**WORK REQUIRED:**
Give, as a bare number, the count of lines below that contain "with".

**Stored data entries:**

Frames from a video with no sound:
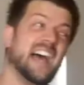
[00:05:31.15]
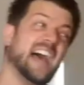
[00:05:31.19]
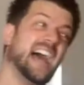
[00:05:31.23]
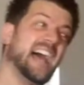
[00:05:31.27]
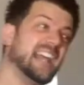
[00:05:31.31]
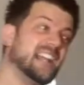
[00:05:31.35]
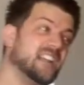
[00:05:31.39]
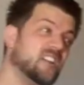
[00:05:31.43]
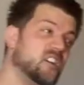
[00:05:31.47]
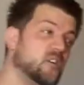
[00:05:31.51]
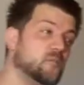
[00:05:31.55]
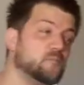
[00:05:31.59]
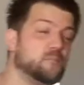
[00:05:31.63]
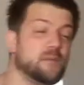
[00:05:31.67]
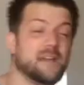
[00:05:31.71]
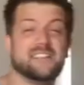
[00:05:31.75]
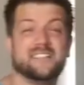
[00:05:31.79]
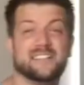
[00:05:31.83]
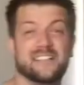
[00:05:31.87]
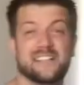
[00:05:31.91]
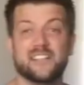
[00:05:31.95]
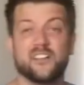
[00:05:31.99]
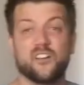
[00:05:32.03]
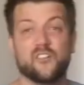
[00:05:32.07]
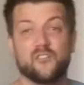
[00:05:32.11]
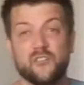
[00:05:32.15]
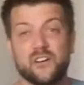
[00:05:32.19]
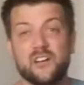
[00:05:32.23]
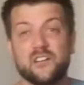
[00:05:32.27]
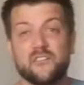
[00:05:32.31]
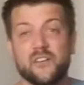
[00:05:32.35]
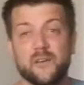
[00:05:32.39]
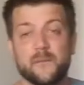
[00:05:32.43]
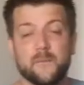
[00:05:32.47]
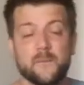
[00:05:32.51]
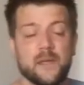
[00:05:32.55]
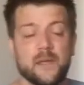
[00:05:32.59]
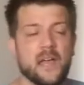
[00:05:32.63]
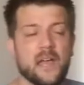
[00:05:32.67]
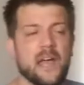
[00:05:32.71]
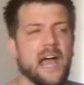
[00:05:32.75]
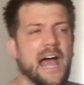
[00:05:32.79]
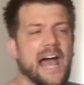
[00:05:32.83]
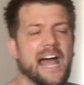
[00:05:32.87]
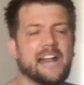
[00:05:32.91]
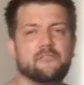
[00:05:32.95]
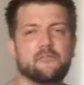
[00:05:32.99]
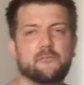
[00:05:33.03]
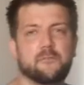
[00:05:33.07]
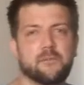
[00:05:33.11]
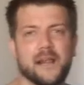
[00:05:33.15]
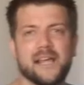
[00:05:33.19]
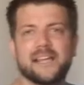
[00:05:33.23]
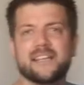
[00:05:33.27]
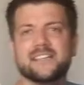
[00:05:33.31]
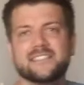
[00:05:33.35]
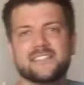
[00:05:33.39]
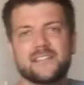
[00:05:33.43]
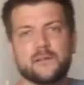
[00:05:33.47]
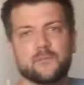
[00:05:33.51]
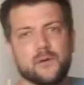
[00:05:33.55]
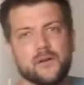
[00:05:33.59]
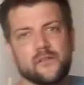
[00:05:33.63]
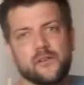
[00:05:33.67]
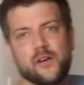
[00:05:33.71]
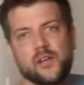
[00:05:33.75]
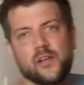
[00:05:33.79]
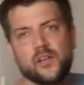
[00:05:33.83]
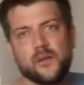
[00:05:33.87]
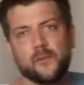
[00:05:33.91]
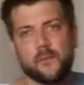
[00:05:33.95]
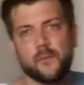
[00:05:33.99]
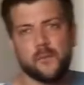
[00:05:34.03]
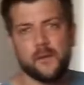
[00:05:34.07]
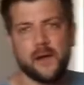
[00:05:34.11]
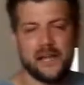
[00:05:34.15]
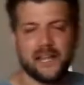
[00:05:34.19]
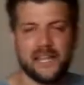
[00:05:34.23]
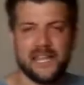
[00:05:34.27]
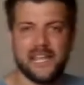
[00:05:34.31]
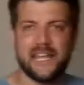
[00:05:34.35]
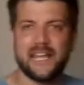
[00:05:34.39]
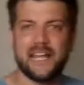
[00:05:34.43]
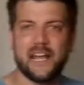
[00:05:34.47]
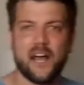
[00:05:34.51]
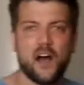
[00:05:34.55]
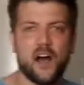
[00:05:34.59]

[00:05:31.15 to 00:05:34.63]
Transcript: and God basically got rid of him and replaced him with a king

**WRITTEN SOLUTION:**
2